Imfinzi + Lynparza and Imfinzi alone both significantly improved progression-free survival in advanced endometrial cancer when added to chemotherapy

There was a greater clinical benefit observed with the combination of Imfinzi and Lynparza as maintenance treatment. Overall survival (OS) data were immature at the time of this analysis however, a favourable trend was observed for both treatment regimens.

Endometrial cancer is the 6th most common cancer in women worldwide, with over 417,000 patients diagnosed and over 97,000 deaths in 2020. Diagnoses are expected to rise by almost 40% by 2040. The current standard of care for advanced endometrial cancer is chemotherapy. However, long-term outcomes in 1st-line endometrial cancer remain poor and novel treatment options are needed.

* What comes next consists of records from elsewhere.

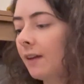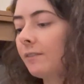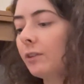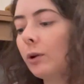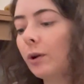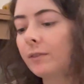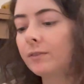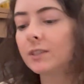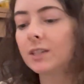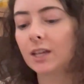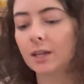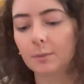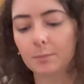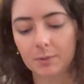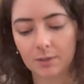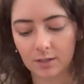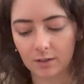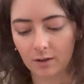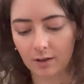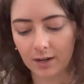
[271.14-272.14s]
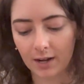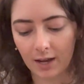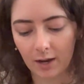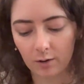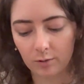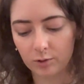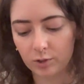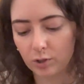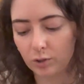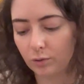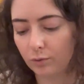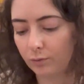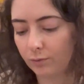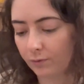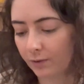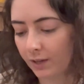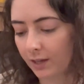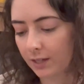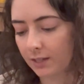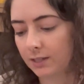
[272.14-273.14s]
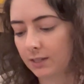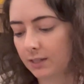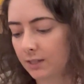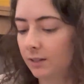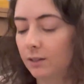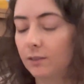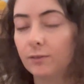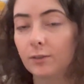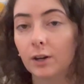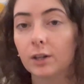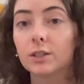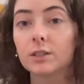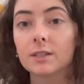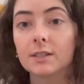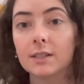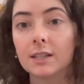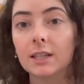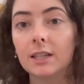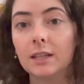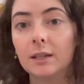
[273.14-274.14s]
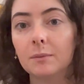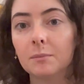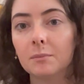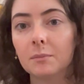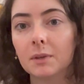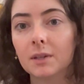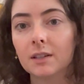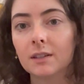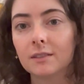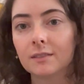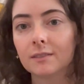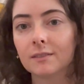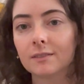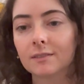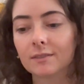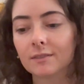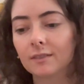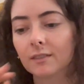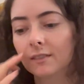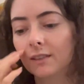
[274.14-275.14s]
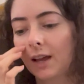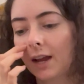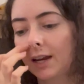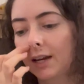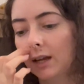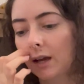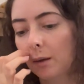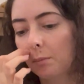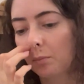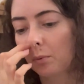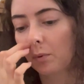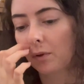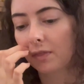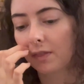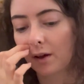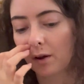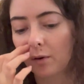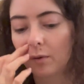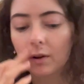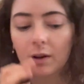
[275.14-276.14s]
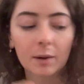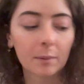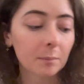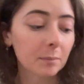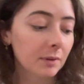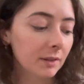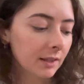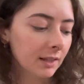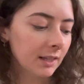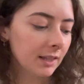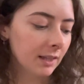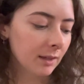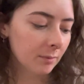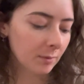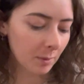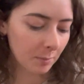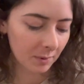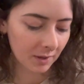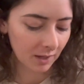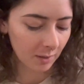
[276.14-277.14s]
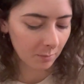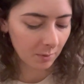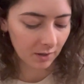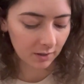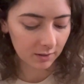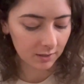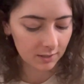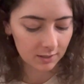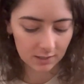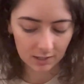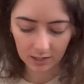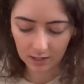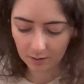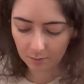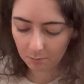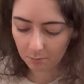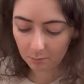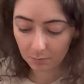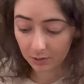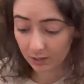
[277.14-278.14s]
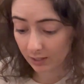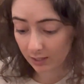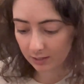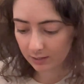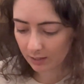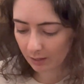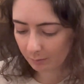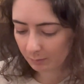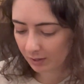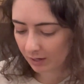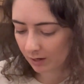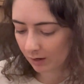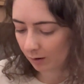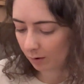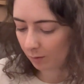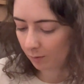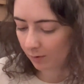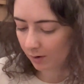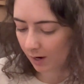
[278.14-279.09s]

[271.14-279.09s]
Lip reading: you have tips on how to fix the French seam lineup without completely ripping apart the seam, please let me know.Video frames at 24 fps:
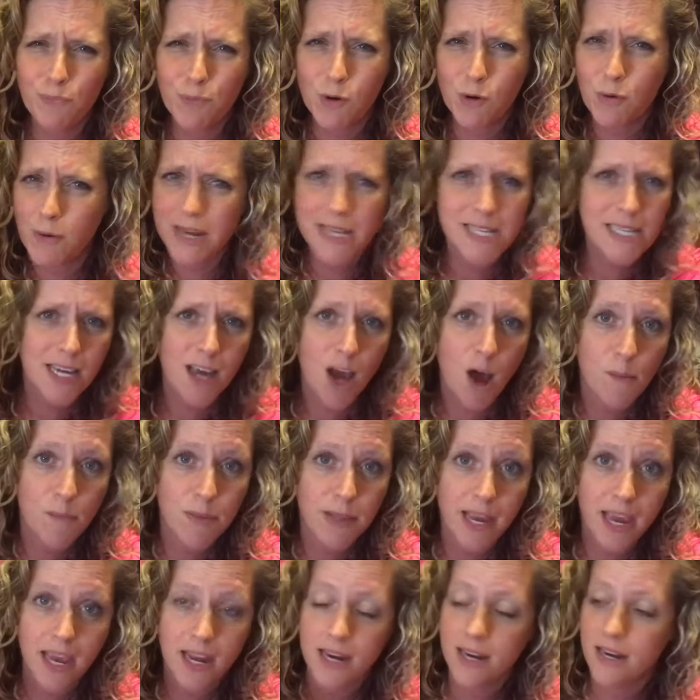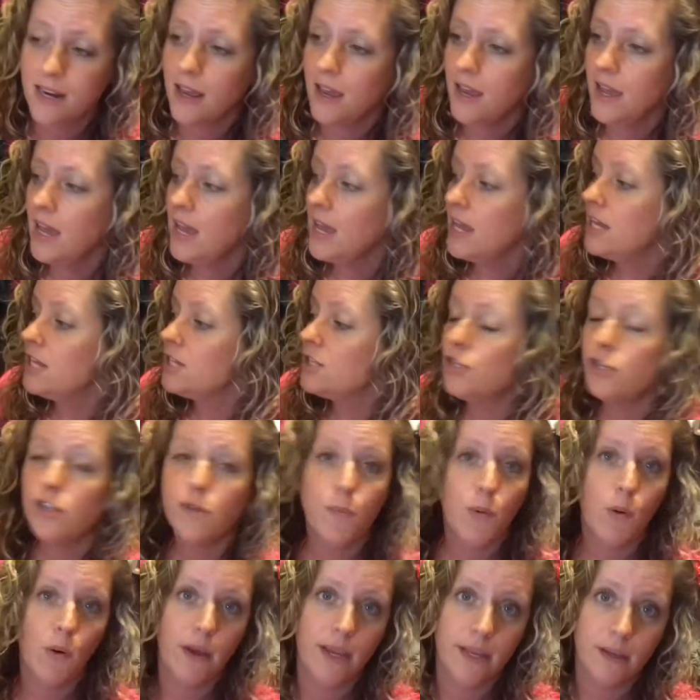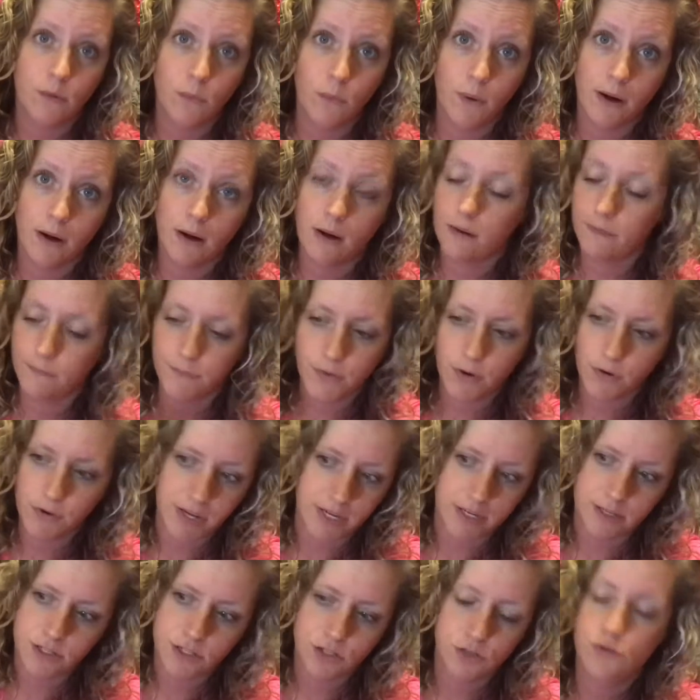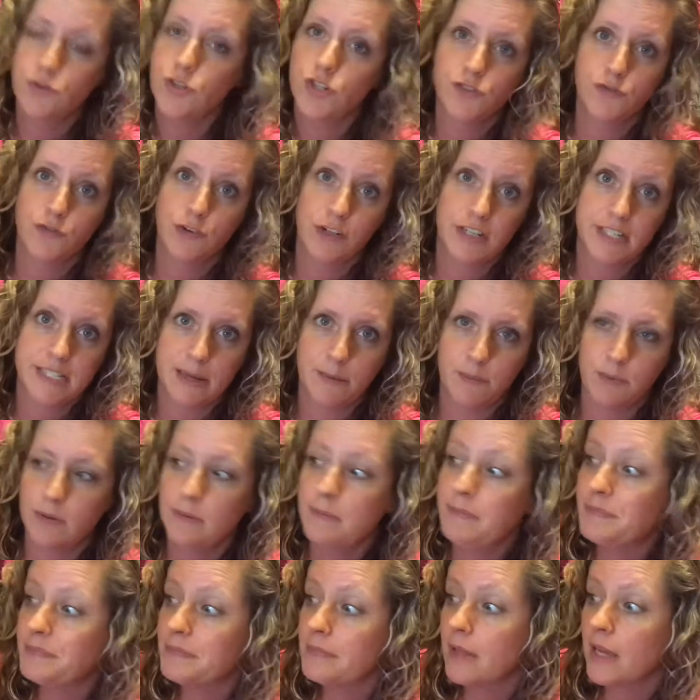crazy complicated to the point where, okay, so just for example,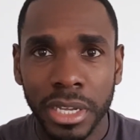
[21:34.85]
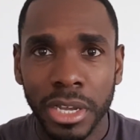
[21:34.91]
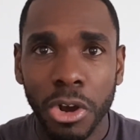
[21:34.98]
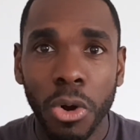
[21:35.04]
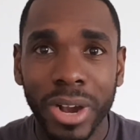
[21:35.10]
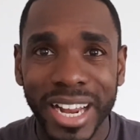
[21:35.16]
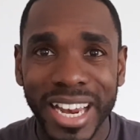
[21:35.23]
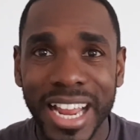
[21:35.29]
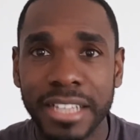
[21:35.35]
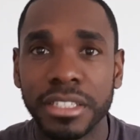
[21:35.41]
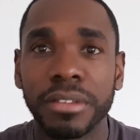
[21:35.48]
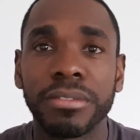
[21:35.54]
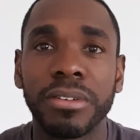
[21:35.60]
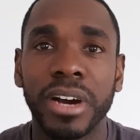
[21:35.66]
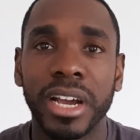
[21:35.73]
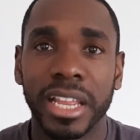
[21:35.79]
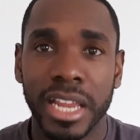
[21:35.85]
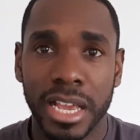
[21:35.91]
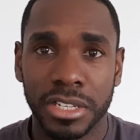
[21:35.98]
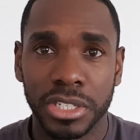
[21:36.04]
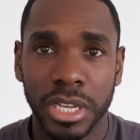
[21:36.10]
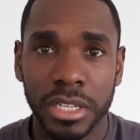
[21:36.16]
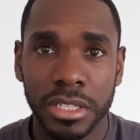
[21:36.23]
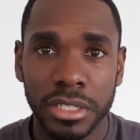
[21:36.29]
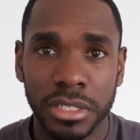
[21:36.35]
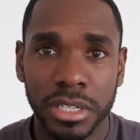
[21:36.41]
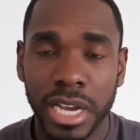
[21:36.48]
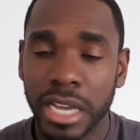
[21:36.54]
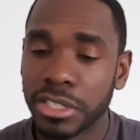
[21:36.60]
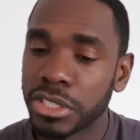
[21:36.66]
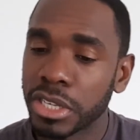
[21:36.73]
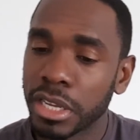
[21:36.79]
or classifying assets,
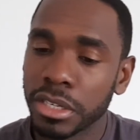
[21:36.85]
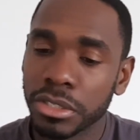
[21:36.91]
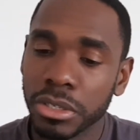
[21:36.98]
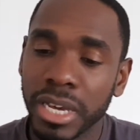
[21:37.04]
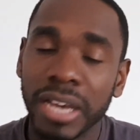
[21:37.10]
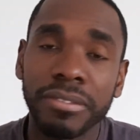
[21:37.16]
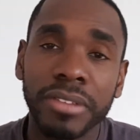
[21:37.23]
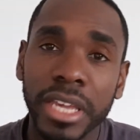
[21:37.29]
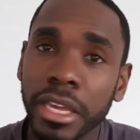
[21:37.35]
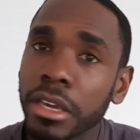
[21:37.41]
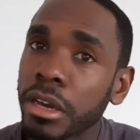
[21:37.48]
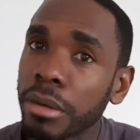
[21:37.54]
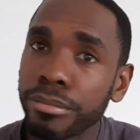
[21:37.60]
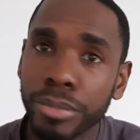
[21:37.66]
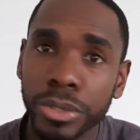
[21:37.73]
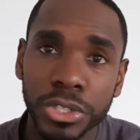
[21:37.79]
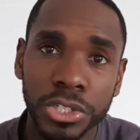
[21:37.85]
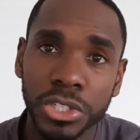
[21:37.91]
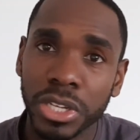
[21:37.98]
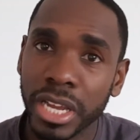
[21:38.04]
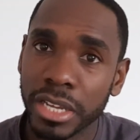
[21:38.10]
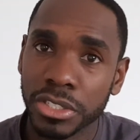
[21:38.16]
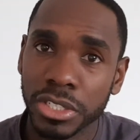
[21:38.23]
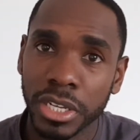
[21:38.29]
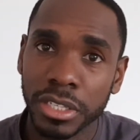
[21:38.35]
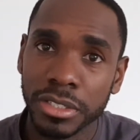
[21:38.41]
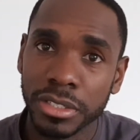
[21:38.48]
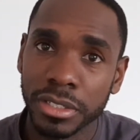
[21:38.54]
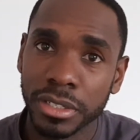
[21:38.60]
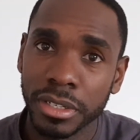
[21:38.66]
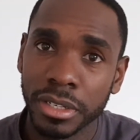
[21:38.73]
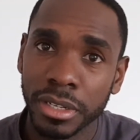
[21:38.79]
I said you have income producing
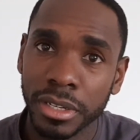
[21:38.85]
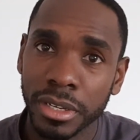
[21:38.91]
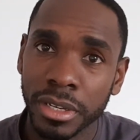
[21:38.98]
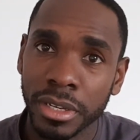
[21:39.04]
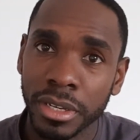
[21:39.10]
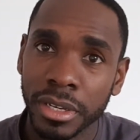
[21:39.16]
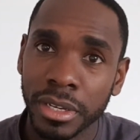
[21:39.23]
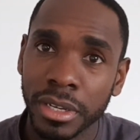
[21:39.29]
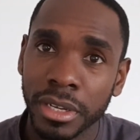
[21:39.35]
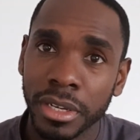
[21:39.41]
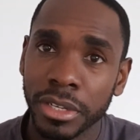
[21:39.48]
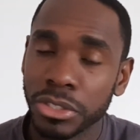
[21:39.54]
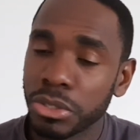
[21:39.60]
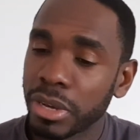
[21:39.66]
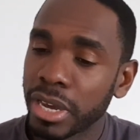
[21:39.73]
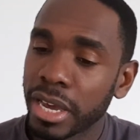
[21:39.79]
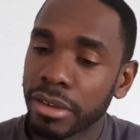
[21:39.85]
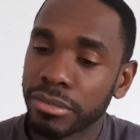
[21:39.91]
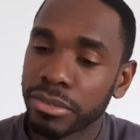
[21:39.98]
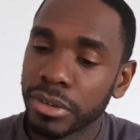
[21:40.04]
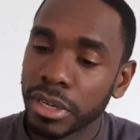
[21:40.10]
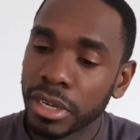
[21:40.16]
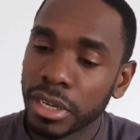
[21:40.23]
assets, you have,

Shannon N. Westin, Professor of Gynaecologic Oncology and Reproductive Medicine at the University of Texas MD Anderson Cancer Center, and principal investigator of the DUO-E trial, said: “These exciting data demonstrate durvalumab immunotherapy can significantly delay disease progression for patients with endometrial cancer and the addition of the PARP inhibitor olaparib can improve the benefit further. These combinations could provide physicians with new treatment approaches to improve outcomes for patients.”

DUO-E trial: The DUO-E trial (GOG 3041/ENGOT-EN10) is a three-arm, randomised, double-blind, placebo-controlled, multicentre Phase III trial of 1st-line Imfinzi in combination with platinum-based chemotherapy (carboplatin and paclitaxel) followed by Imfinzi with Lynparza or Imfinzi alone as maintenance therapy versus platinum-based chemotherapy alone as a treatment for patients with newly diagnosed advanced or recurrent endometrial cancer. The DUO-E trial randomised 699 patients with newly diagnosed or recurrent Stage III or IV epithelial endometrial carcinoma (excluding sarcomas) to receive either 1120mg of Imfinzi or placebo, given every three weeks in combination with standard-of-care platinum-based chemotherapy. Following cessation of chemotherapy, patients were given either 1500mg of Imfinzi or placebo every four weeks as maintenance, either in combination with 300mg BID (2x150mg tablets, twice a day) of Lynparza or placebo until progressive disease for 24 months. The dual primary endpoint was PFS. Mismatch repair (MMR) status was one of the stratification factors. Key secondary endpoints included OS, objective response rate (ORR), duration of response (DoR) and safety and tolerability. The trial was conducted in 253 study locations across 22 countries including the US, Europe, South America and Asia.